Some abuse filters can be bypassed (never match any actions)
Closed, ResolvedPublic

Description

Upload abuse filters can be occasionally bypassed somehow.

On 26 November 2016‎, Panoramio upload bot has somehow managed to upload https://commons.wikimedia.org/wiki/File:FIRMA_COTTEN_IND_ILOL_-_panoramio.jpg (upload log). This image is a copy of the Windows 7 stock image "Chrysanthemum.jpg", and should have been prevented by filter 31 (SHA1 f5f8ad26819a471318d24631fa5055036712a87e matches: imageinfo).
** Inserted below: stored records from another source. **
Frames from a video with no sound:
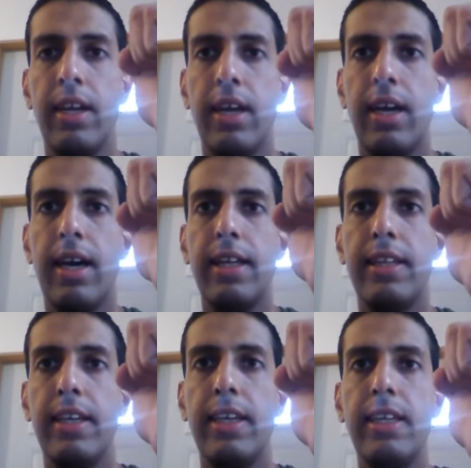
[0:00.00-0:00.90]
On
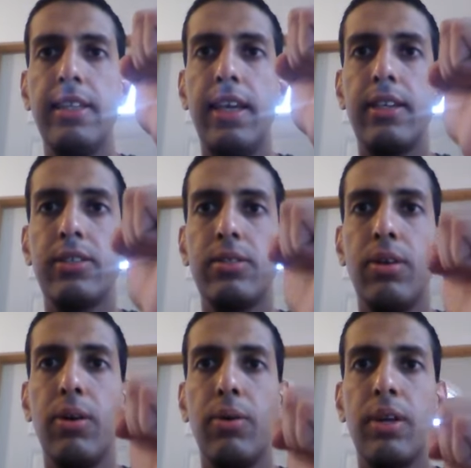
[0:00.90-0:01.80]
the intake
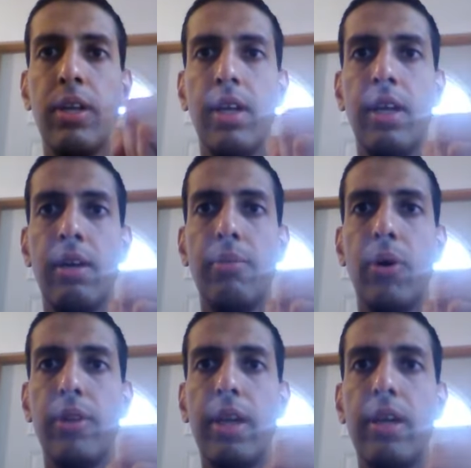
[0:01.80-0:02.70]
stroke,
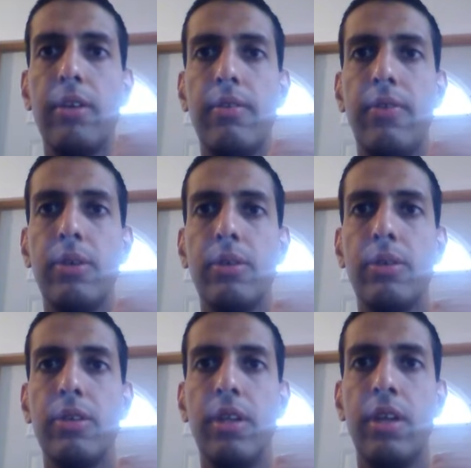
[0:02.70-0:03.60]
both air and
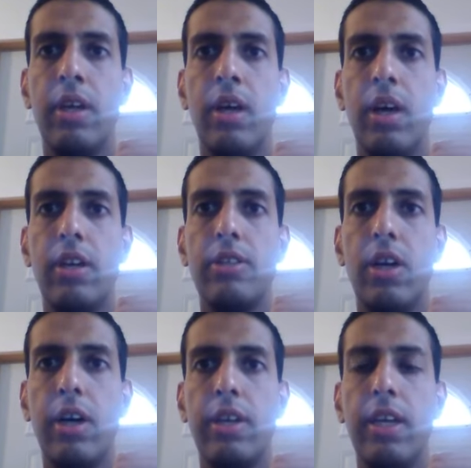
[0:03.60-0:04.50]
fuel are
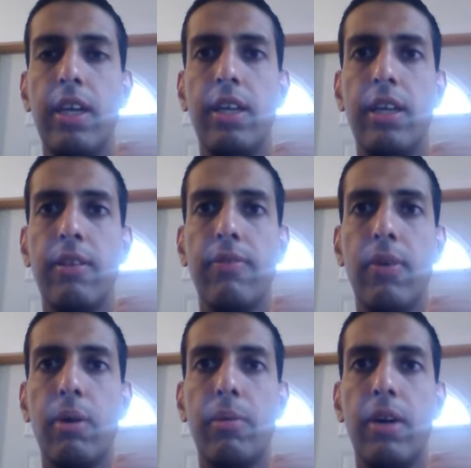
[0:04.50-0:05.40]
drawn in the
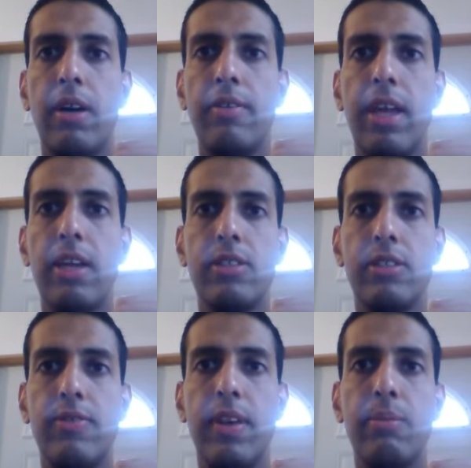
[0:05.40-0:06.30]
form of gaseous
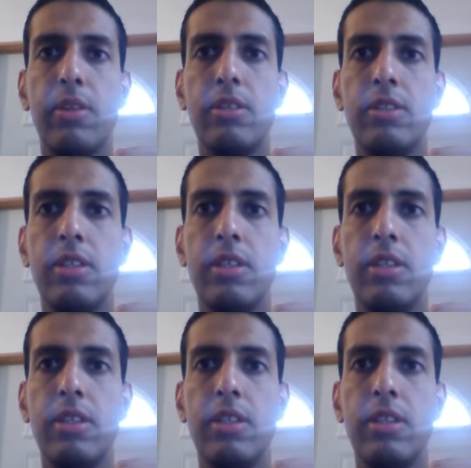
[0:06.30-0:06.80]
vapors.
Upload abuse filters still appear to work most of the time to disallow various uploads (abuse log), but that one time it clearly didn't work and I'm concerned. I could not reproduce the problem locally with an identical filter (the upload was prevented, for each of the few ways I tried).
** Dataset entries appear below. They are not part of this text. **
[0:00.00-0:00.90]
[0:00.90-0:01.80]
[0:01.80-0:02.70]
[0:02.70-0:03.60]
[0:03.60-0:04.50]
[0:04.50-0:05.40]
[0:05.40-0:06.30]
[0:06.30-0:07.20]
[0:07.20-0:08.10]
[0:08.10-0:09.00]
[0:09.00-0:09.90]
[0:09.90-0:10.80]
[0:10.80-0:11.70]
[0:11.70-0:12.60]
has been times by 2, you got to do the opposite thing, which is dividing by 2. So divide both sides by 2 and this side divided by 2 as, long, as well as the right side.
matmarex created this task.Dec 14 2016, 5:56 PM
Restricted Application added a subscriber: Aklapper. · View Herald TranscriptDec 14 2016, 5:56 PM
Restricted Application added a project: Multimedia. · View Herald TranscriptDec 14 2016, 6:02 PM

OK, I see… I can reproduce the issue locally with $wgAbuseFilterParserClass = 'AbuseFilterCachingParser';. This was enabled for Commons with https://gerrit.wikimedia.org/r/#/c/316354/ on 2016-10-17. I suppose there's something about this specific filter that makes the new parser produce wrong results.

matmarex added a subscriber: ori.Dec 14 2016, 6:24 PM

That config change has already caused different filters to break twice, and was reverted and re-enabled: T148660, T148673. I think we should revert it again ASAP, and keep it reverted this time until @ori or @vvv prove that it's not completely broken (e.g. by writing a test suite for it).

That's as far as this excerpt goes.